Glaucoma is a group of eye diseases that gradually steals your sight without warning and often without symptoms. Every year, millions of people around the world develop glaucoma, and every day without treatment brings them one step closer to blindness. Typically characterized by high pressure within the eye, glaucoma can also occur in some cases with normal and low pressure in the eye.

The eye is divided into two chambers: the anterior chamber (front) and the posterior chamber (back). In a normal, healthy eye, a clean liquid called the aqueous fluid circulates continuously from the posterior chamber through the pupil and into the anterior chamber. Produced by the ciliary body, this fluid cleans and nourishes the inside of the eye. The aqueous fluid then leaves the eye through an opening in the trabecular meshwork.

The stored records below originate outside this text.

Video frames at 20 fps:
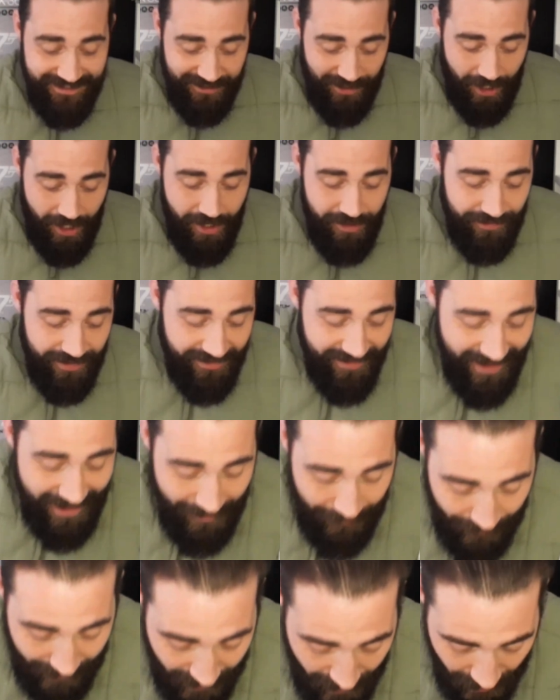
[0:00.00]
Not only
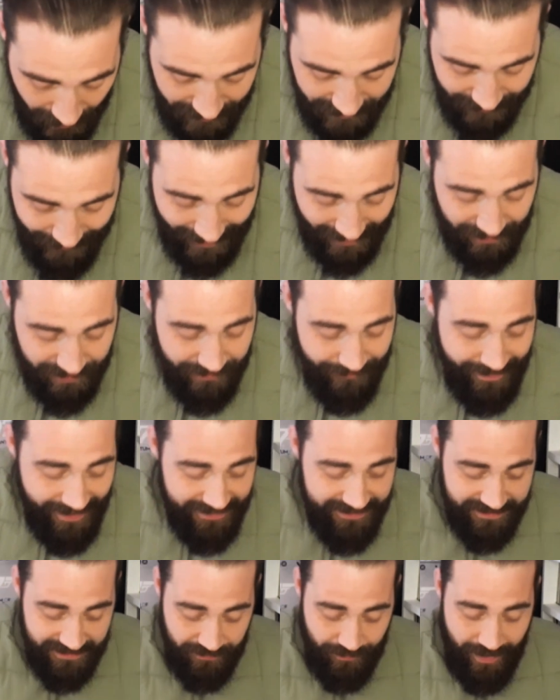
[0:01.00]
that, we've got some extra
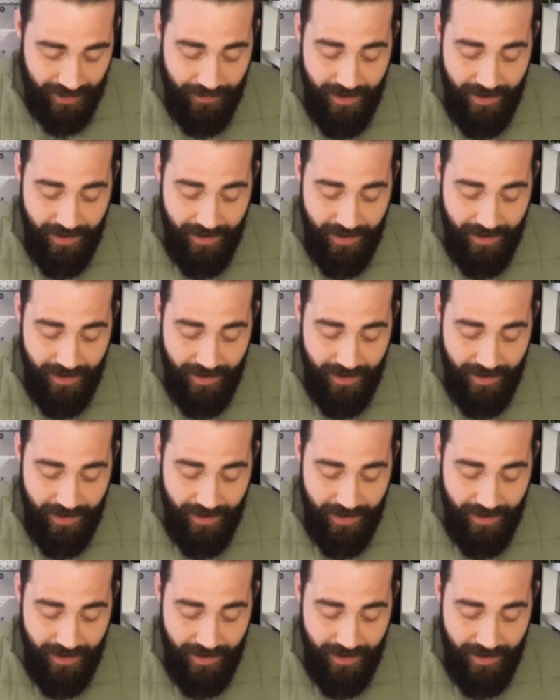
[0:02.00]
bits as well.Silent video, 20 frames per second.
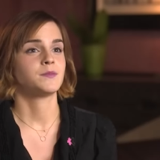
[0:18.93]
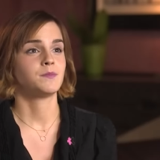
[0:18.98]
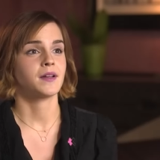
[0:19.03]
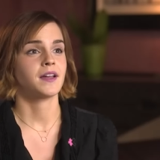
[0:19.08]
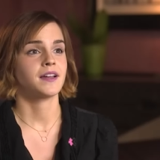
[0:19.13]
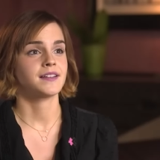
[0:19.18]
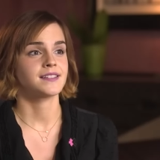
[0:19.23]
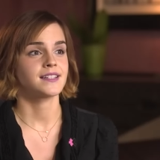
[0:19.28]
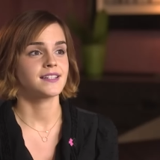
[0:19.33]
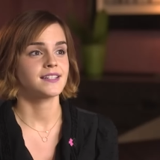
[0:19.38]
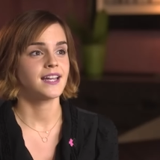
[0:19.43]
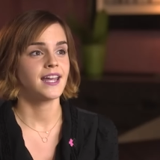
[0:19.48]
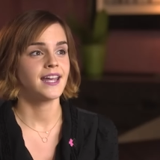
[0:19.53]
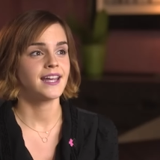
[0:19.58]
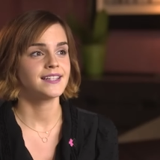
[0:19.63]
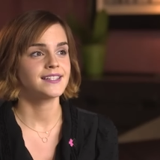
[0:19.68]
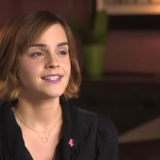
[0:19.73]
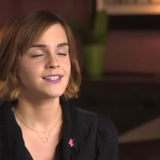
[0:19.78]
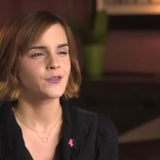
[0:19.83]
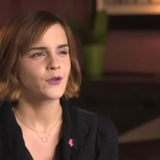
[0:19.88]
because
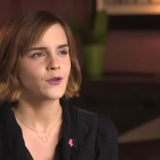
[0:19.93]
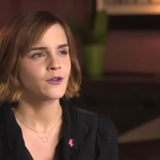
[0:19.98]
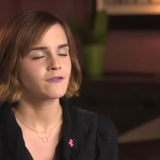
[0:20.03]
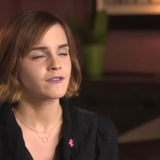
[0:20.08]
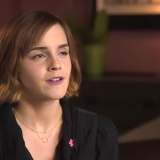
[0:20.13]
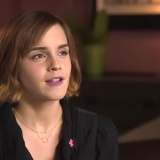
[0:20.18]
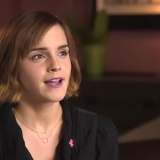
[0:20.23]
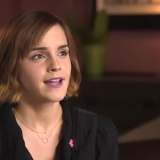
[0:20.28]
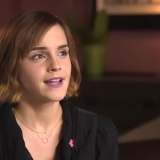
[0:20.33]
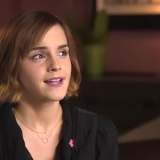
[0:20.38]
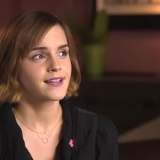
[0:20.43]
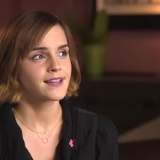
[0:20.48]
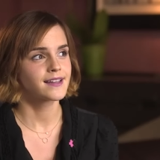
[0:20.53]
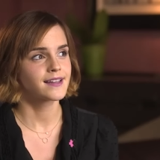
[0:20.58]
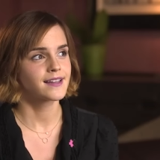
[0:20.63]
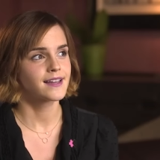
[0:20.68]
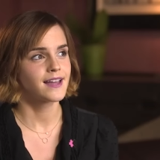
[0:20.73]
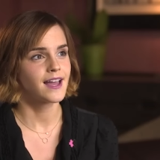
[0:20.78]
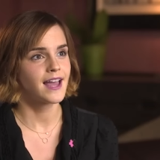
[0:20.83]
it's sort of likeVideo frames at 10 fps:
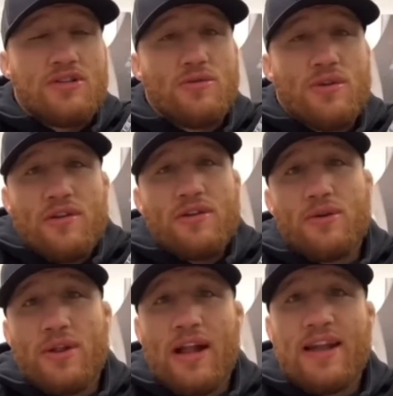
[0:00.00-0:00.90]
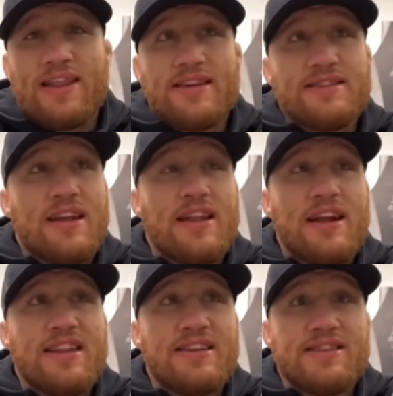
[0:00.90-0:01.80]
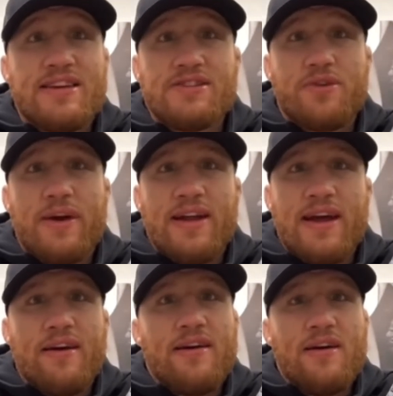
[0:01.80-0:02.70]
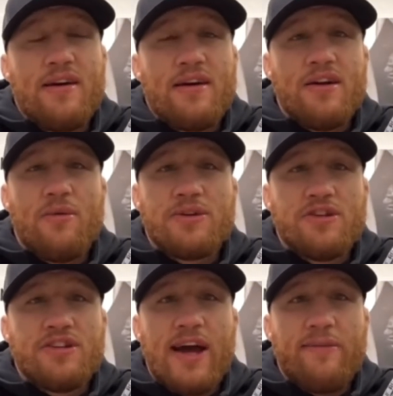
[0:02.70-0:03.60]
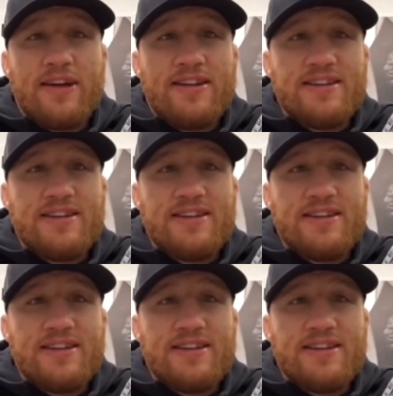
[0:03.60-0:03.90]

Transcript: to a lot of things, a lot of things that he's great at, you know, which are timing,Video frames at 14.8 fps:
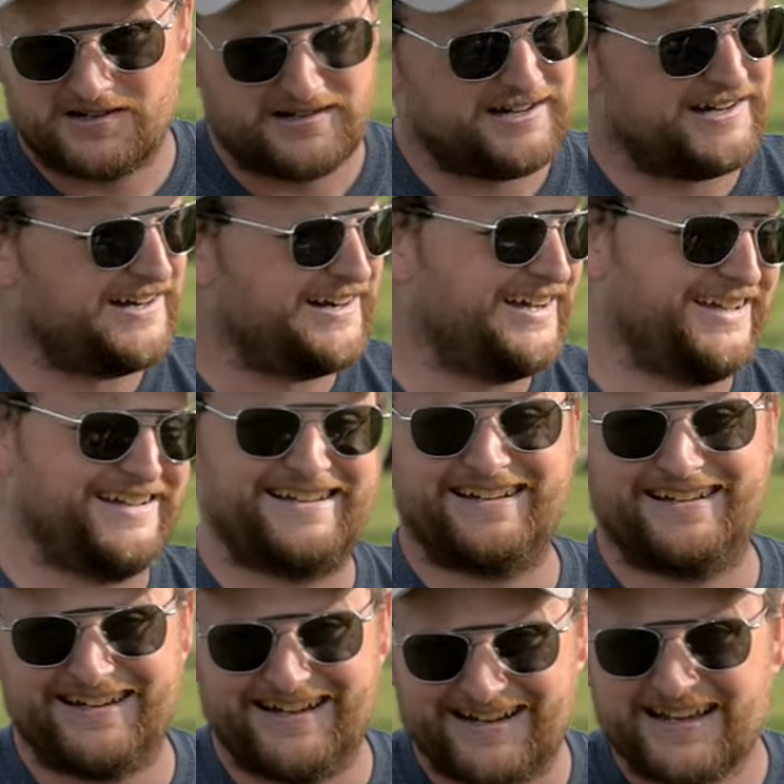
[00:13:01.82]
Uh,
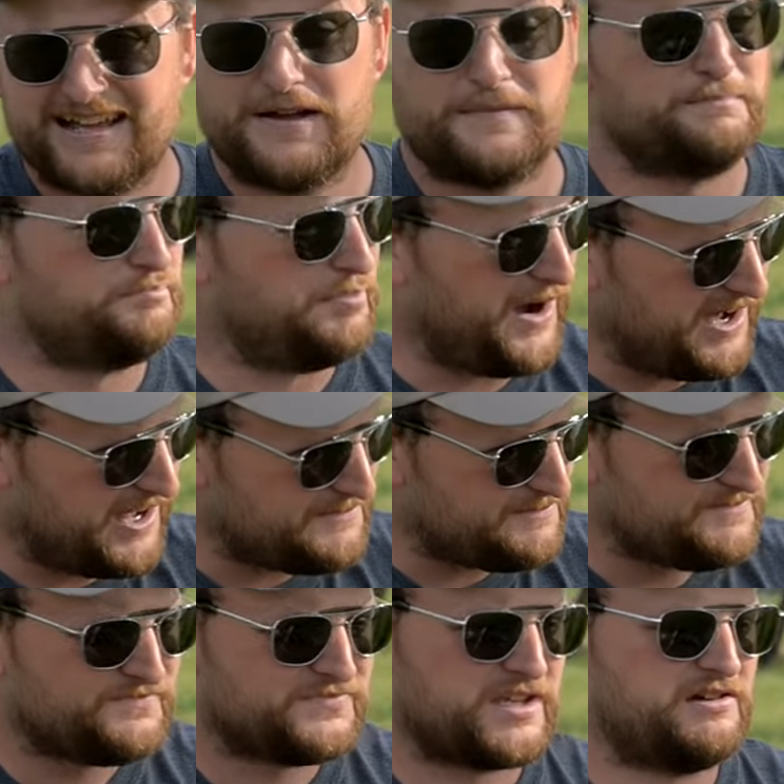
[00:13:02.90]
but
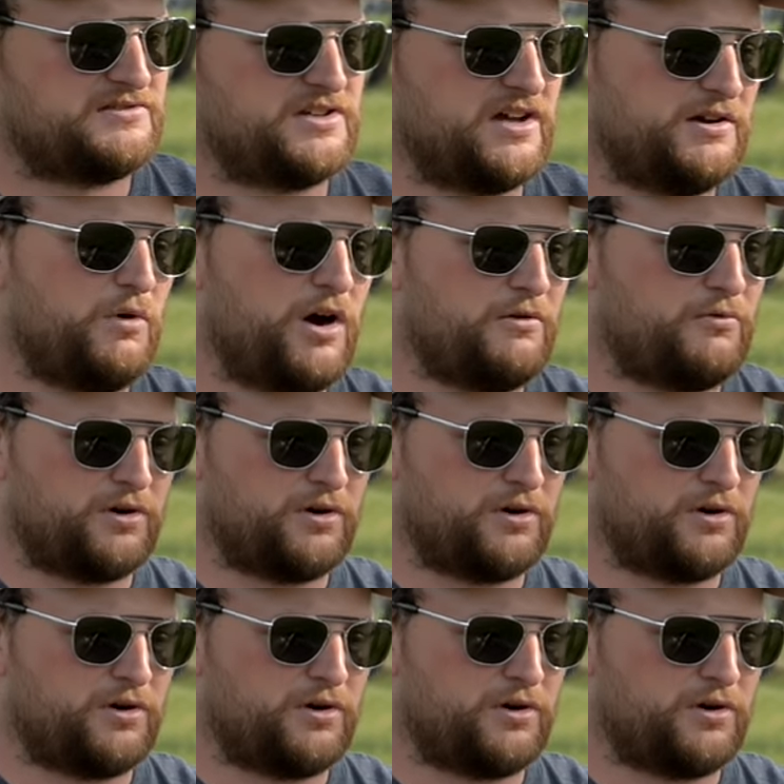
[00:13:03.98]
I'll tell you what,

In an eye with glaucoma, more fluid is produced than can be removed by the eye, which means the fluid builds up, increasing pressure in the anterior chamber and, eventually, the rest of the eye. The optic nerve, the weakest area of the eye, is most vulnerable to damage from this elevated pressure. Continued elevated pressure on the optic nerve will eventually damage the neural tissue that makes up the millions of nerve fibers that send visual impulses to the brain. Thinning and eventual destruction of neural tissue will cause changes in the appearance of the optic nerve, typically referred to as cupping. It is this change in the optic nerve that prevents light from getting to the brain. If severe damage prevents light signals from reaching the brain due, a person can go blind.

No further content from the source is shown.